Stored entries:
^^^^
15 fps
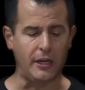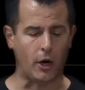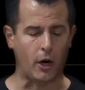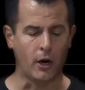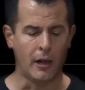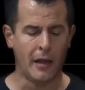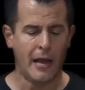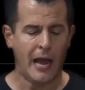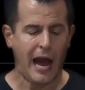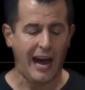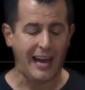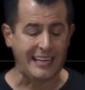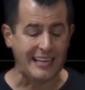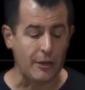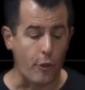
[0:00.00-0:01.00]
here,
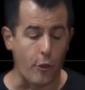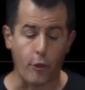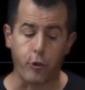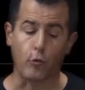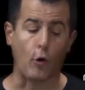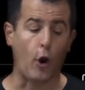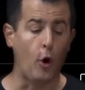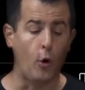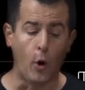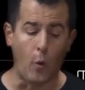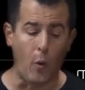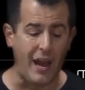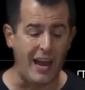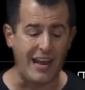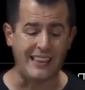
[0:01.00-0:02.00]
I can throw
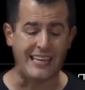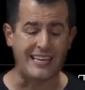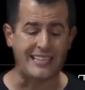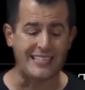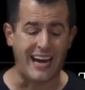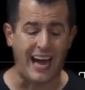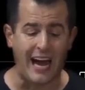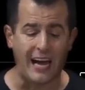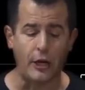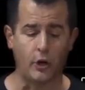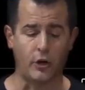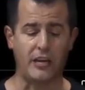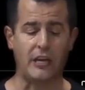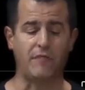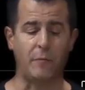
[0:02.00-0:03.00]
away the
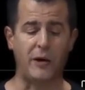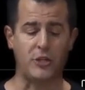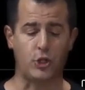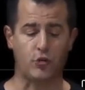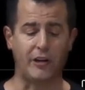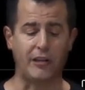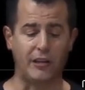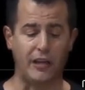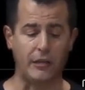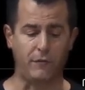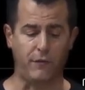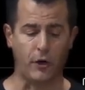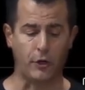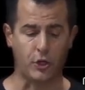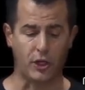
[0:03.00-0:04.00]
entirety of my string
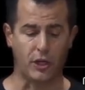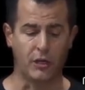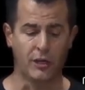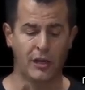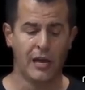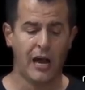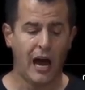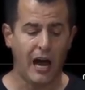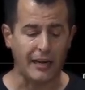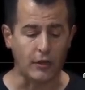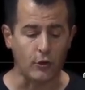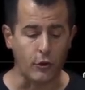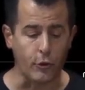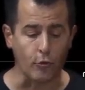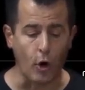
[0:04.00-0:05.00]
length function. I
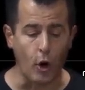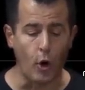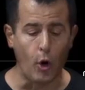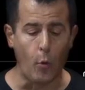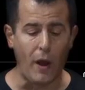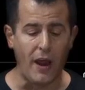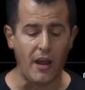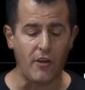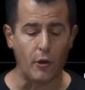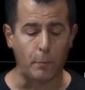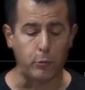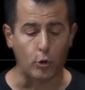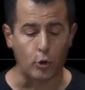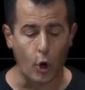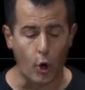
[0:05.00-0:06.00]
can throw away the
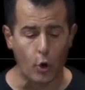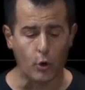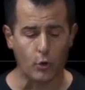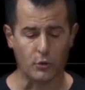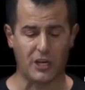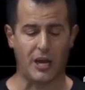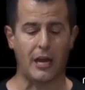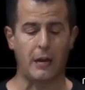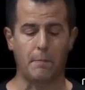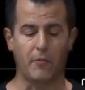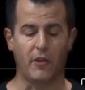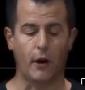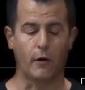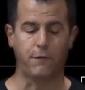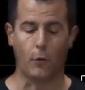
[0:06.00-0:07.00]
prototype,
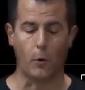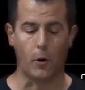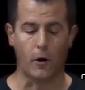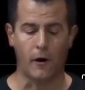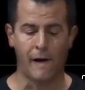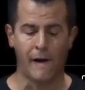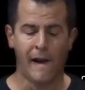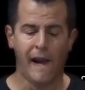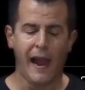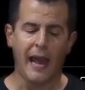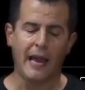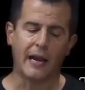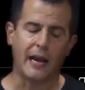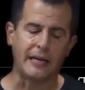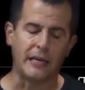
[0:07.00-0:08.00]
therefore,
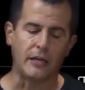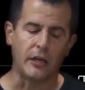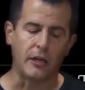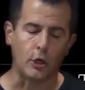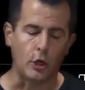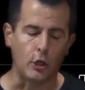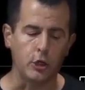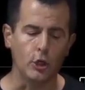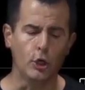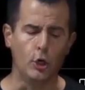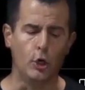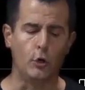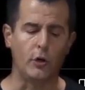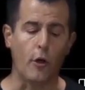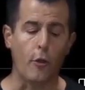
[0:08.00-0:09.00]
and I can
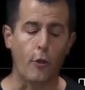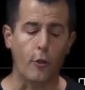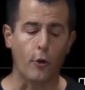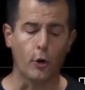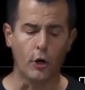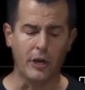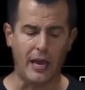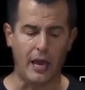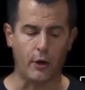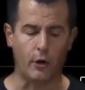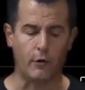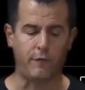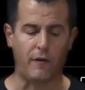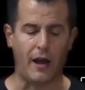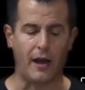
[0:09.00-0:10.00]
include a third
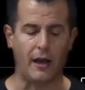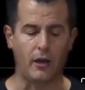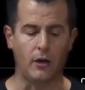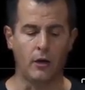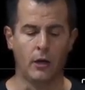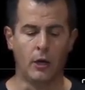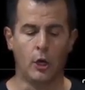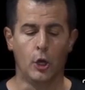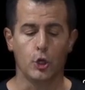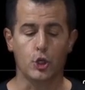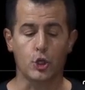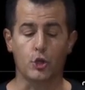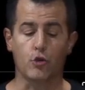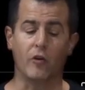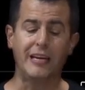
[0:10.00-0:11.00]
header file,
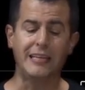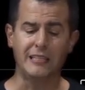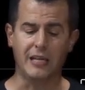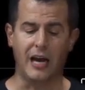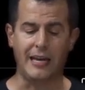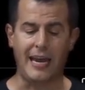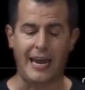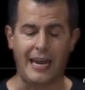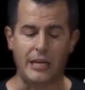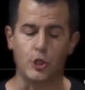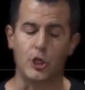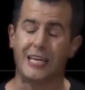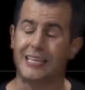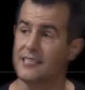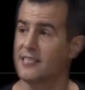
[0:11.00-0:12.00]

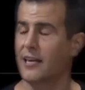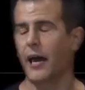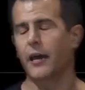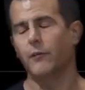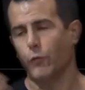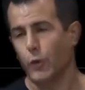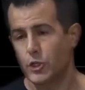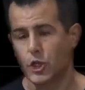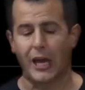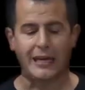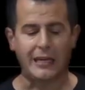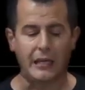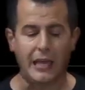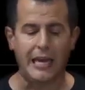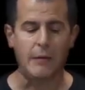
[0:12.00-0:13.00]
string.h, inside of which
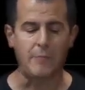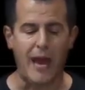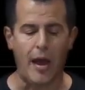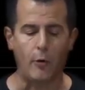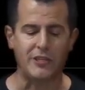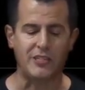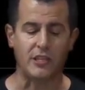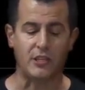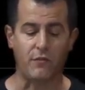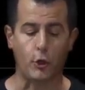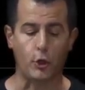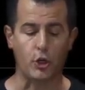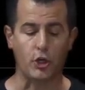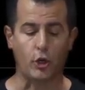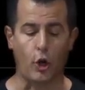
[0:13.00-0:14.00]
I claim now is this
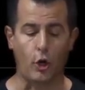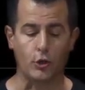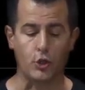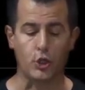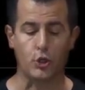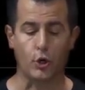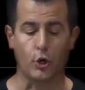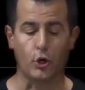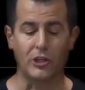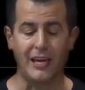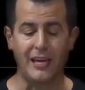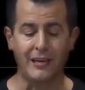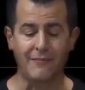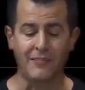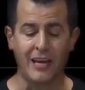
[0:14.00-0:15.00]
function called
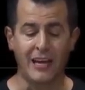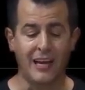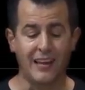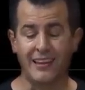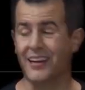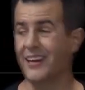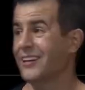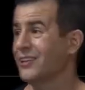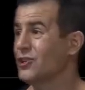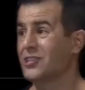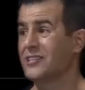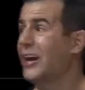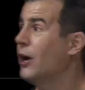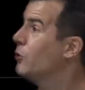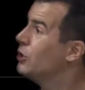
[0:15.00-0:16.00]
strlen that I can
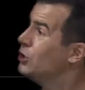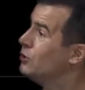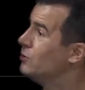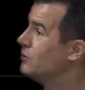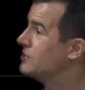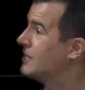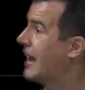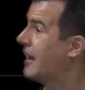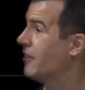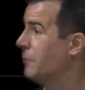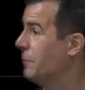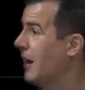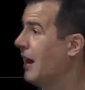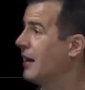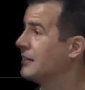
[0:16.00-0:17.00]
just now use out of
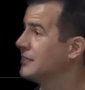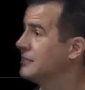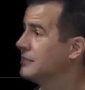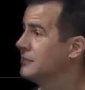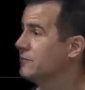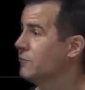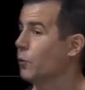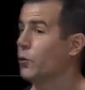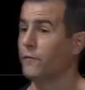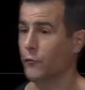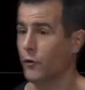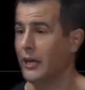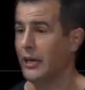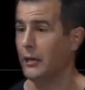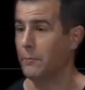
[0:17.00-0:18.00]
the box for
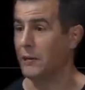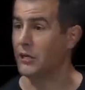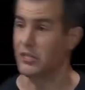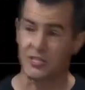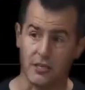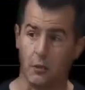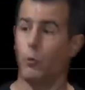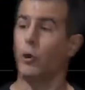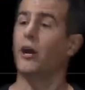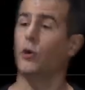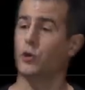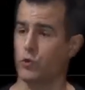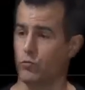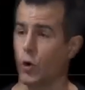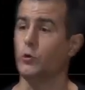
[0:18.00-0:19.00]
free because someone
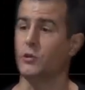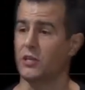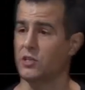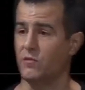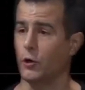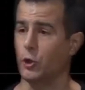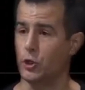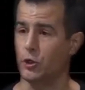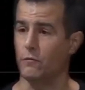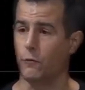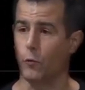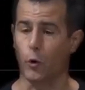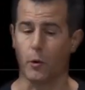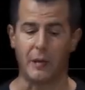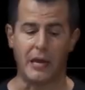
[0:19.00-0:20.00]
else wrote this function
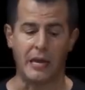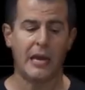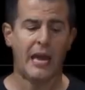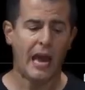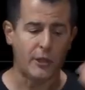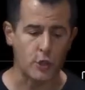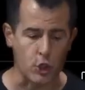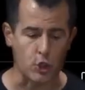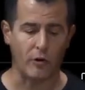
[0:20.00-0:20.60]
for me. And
^^^^
* **DESCRIPTION OF THE TASK**: The complete set of records should be written out again, pictures excluded.

* **ANSWER SECTION**:
15 fps
[0:00.00-0:01.00]
here,
[0:01.00-0:02.00]
I can throw
[0:02.00-0:03.00]
away the
[0:03.00-0:04.00]
entirety of my string
[0:04.00-0:05.00]
length function. I
[0:05.00-0:06.00]
can throw away the
[0:06.00-0:07.00]
prototype,
[0:07.00-0:08.00]
therefore,
[0:08.00-0:09.00]
and I can
[0:09.00-0:10.00]
include a third
[0:10.00-0:11.00]
header file,
[0:11.00-0:12.00]

[0:12.00-0:13.00]
string.h, inside of which
[0:13.00-0:14.00]
I claim now is this
[0:14.00-0:15.00]
function called
[0:15.00-0:16.00]
strlen that I can
[0:16.00-0:17.00]
just now use out of
[0:17.00-0:18.00]
the box for
[0:18.00-0:19.00]
free because someone
[0:19.00-0:20.00]
else wrote this function
[0:20.00-0:20.60]
for me. And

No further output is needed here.